Task description: Give again exactly the lines that run from the start of the records to the line holding "[10:11.79-10:12.09]", both ends counted. Do not include the pictures.
===== Provided data
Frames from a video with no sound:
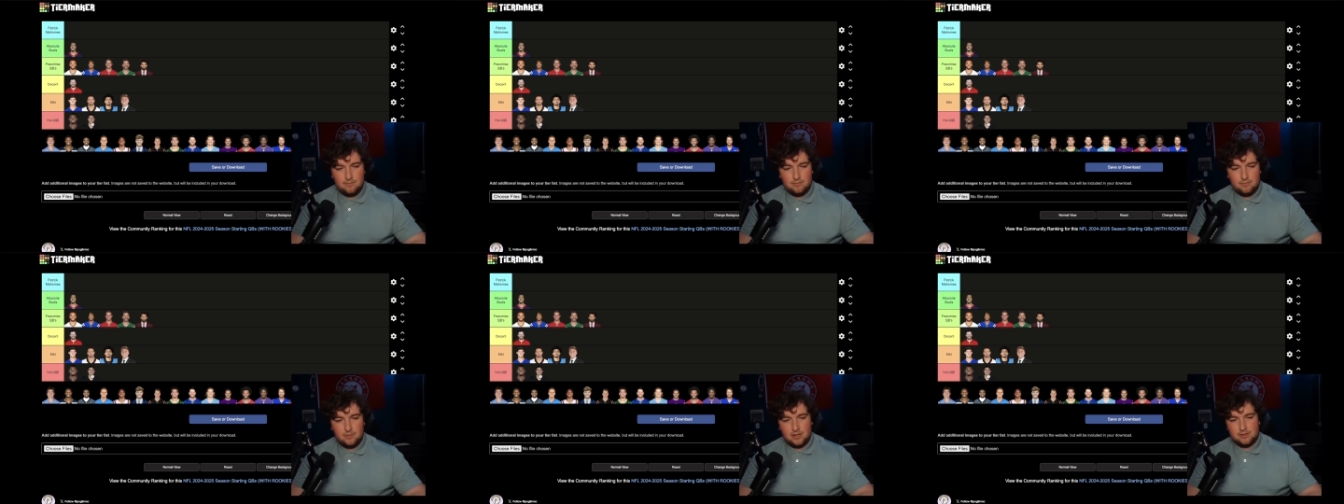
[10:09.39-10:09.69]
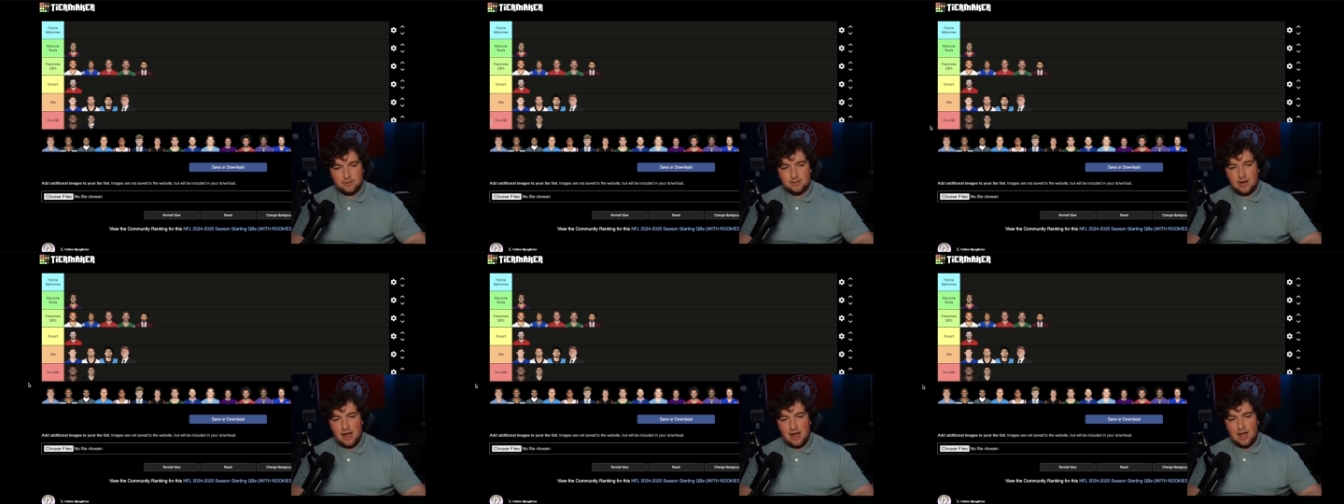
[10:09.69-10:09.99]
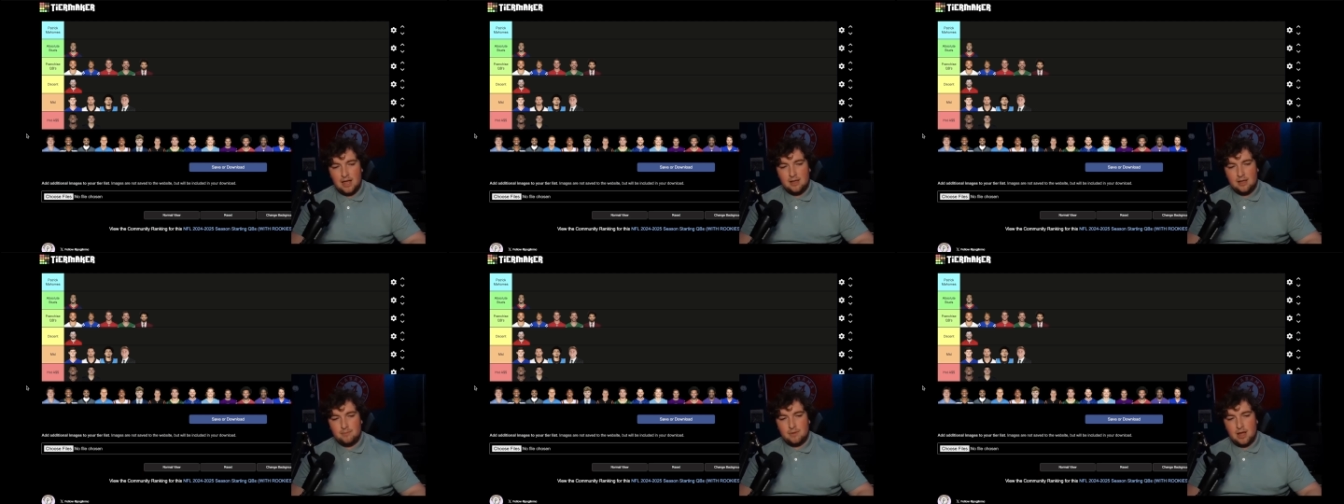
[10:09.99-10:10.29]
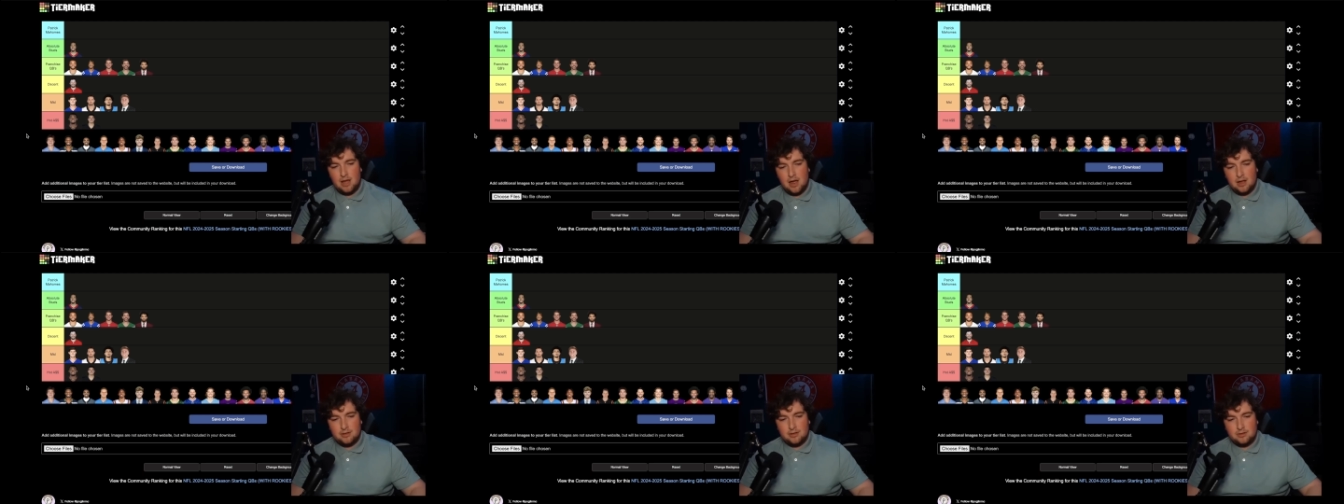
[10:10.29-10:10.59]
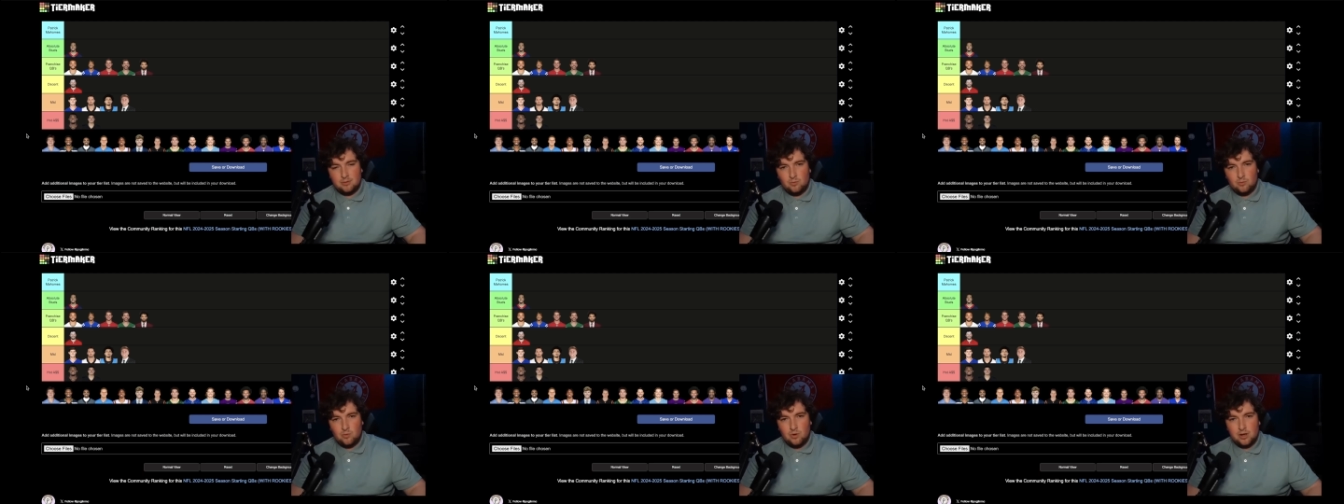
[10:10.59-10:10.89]
Listen, I am not
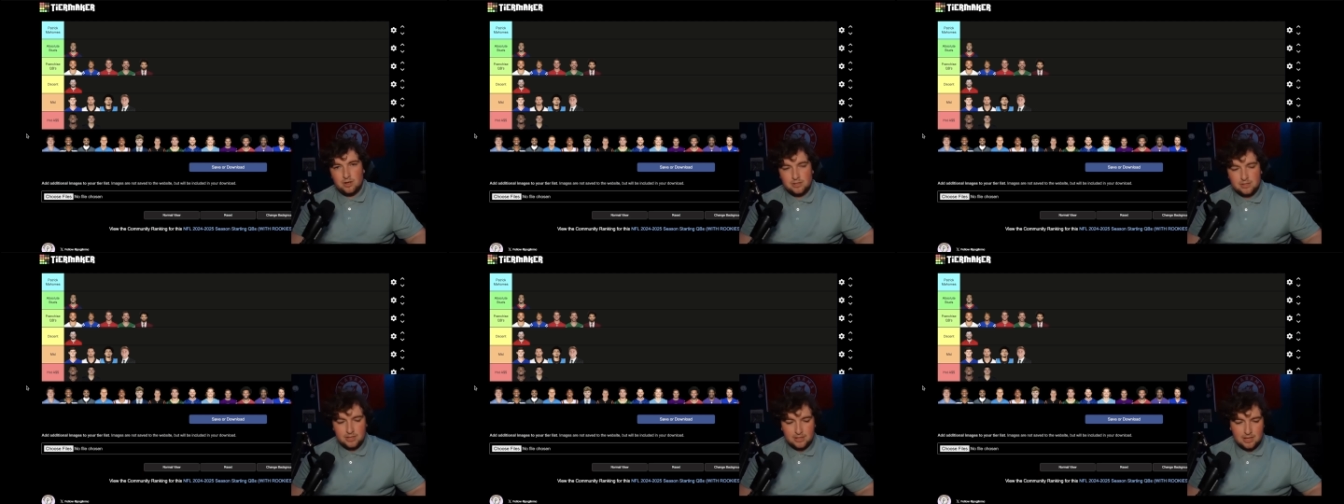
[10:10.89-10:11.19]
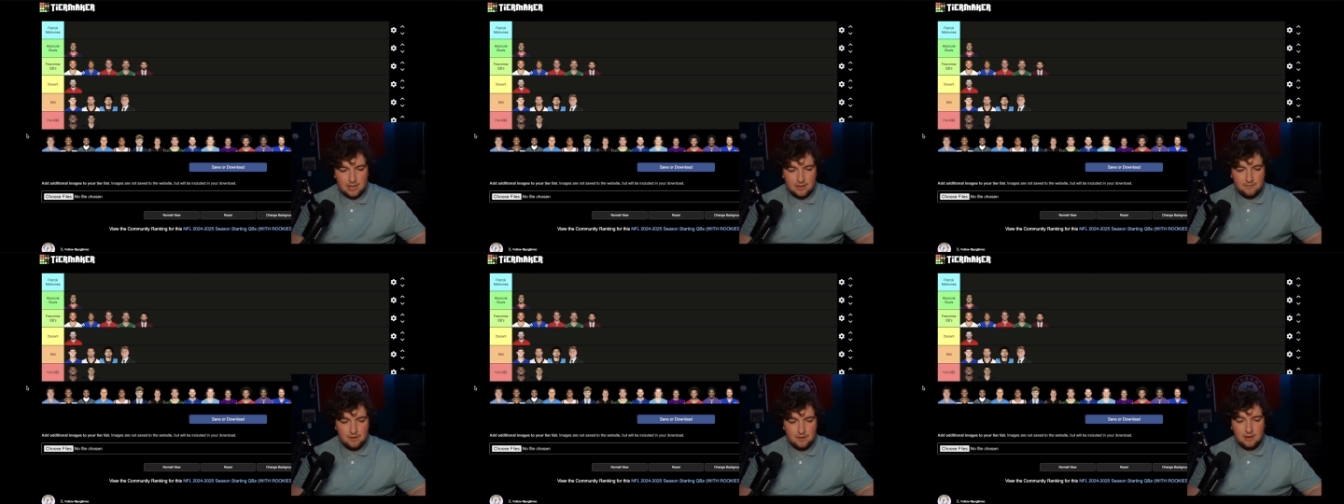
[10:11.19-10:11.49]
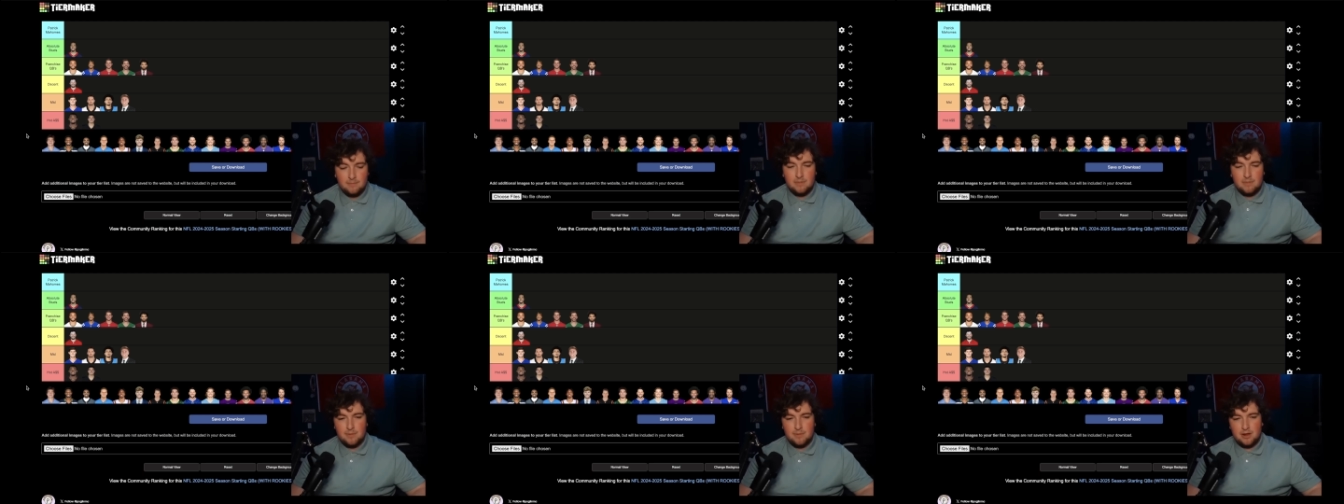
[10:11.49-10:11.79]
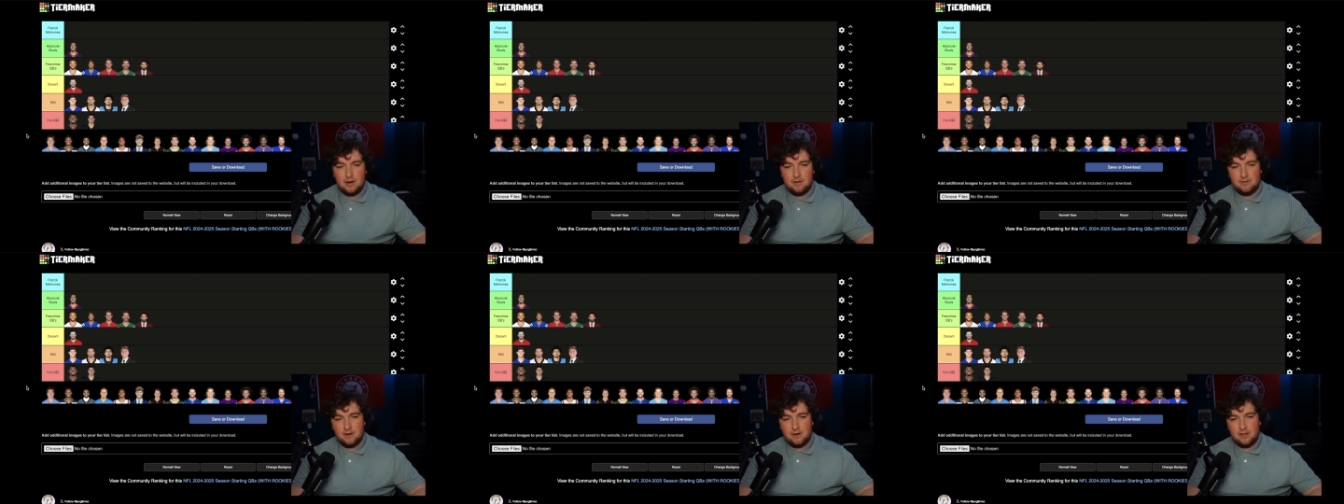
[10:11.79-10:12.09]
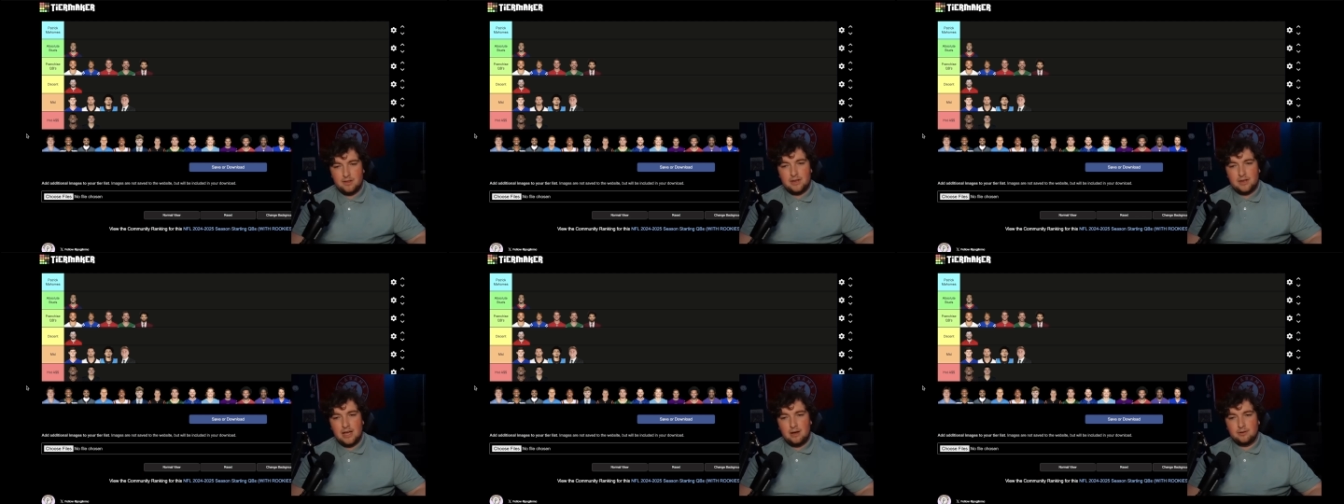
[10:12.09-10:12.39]
one to give him the benefit of
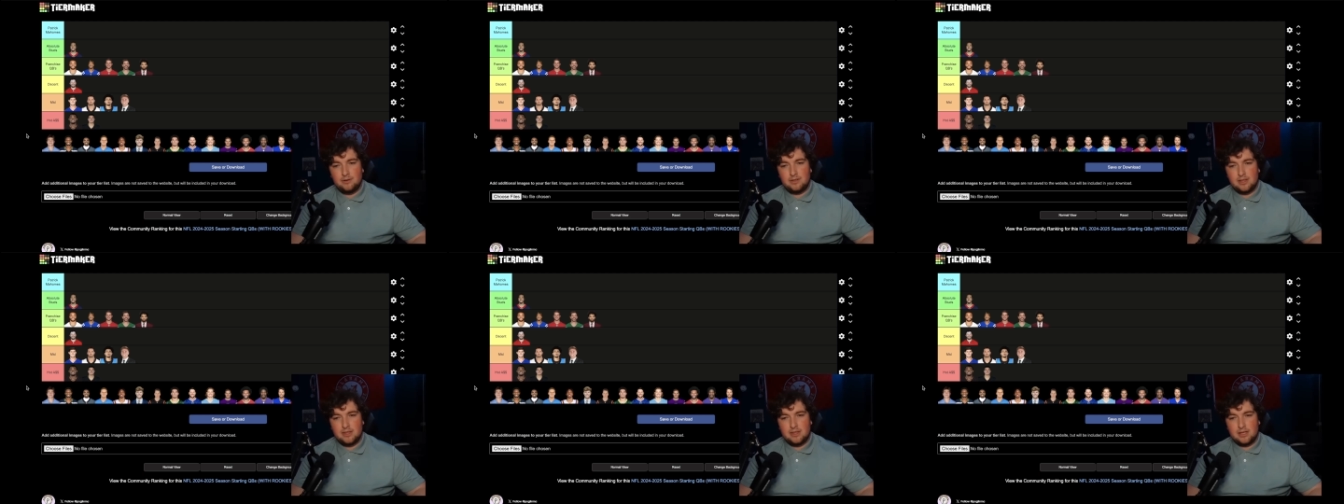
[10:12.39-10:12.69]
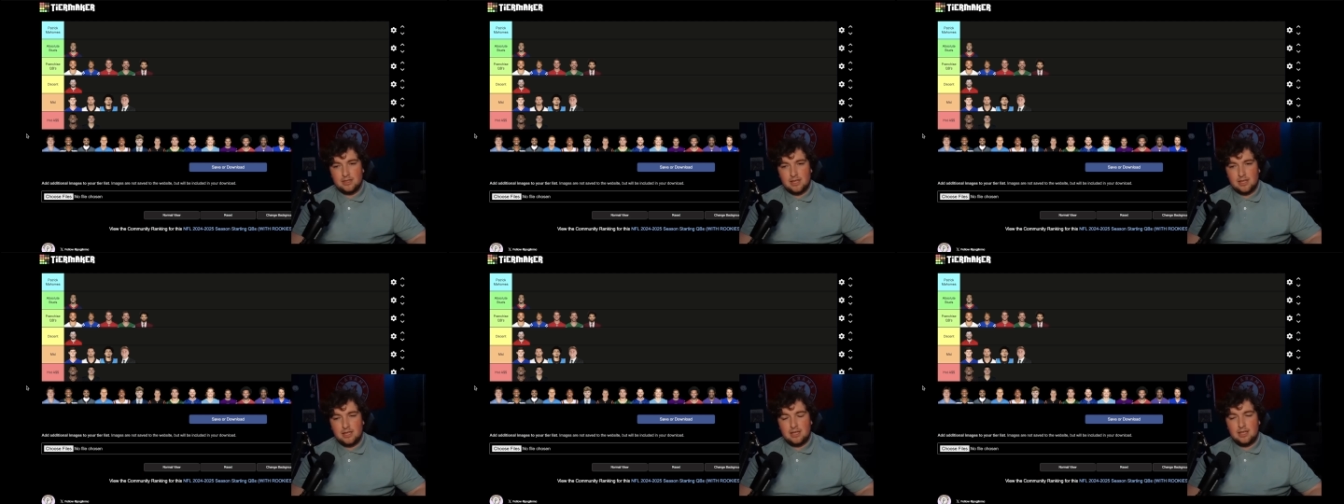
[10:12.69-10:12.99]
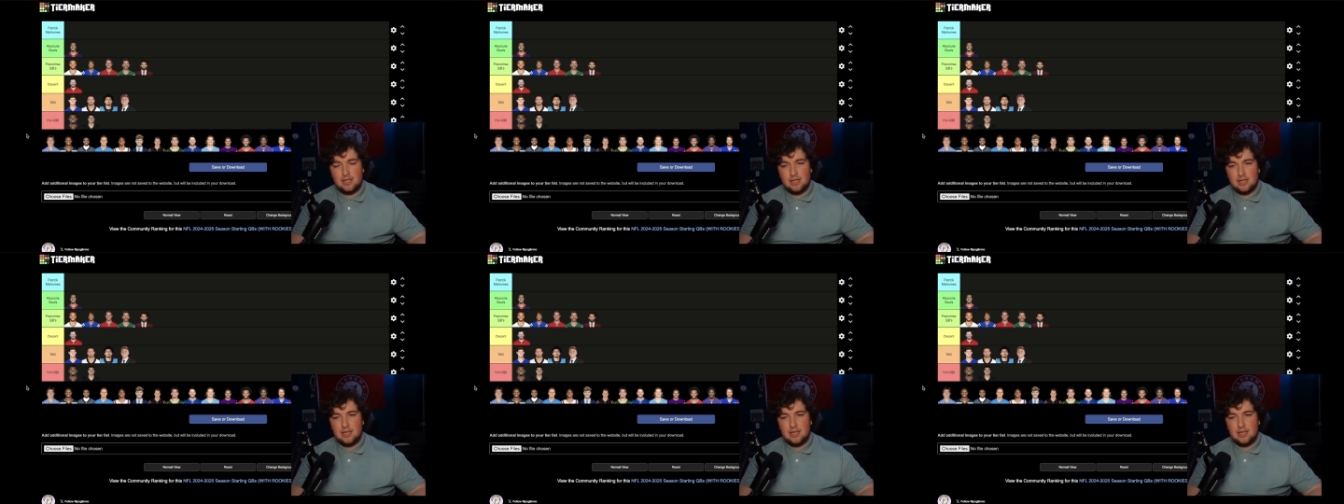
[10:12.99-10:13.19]
the doubt to think that he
==========
Result for this exercise:
Frames from a video with no sound:
[10:09.39-10:09.69]
[10:09.69-10:09.99]
[10:09.99-10:10.29]
[10:10.29-10:10.59]
[10:10.59-10:10.89]
Listen, I am not
[10:10.89-10:11.19]
[10:11.19-10:11.49]
[10:11.49-10:11.79]
[10:11.79-10:12.09]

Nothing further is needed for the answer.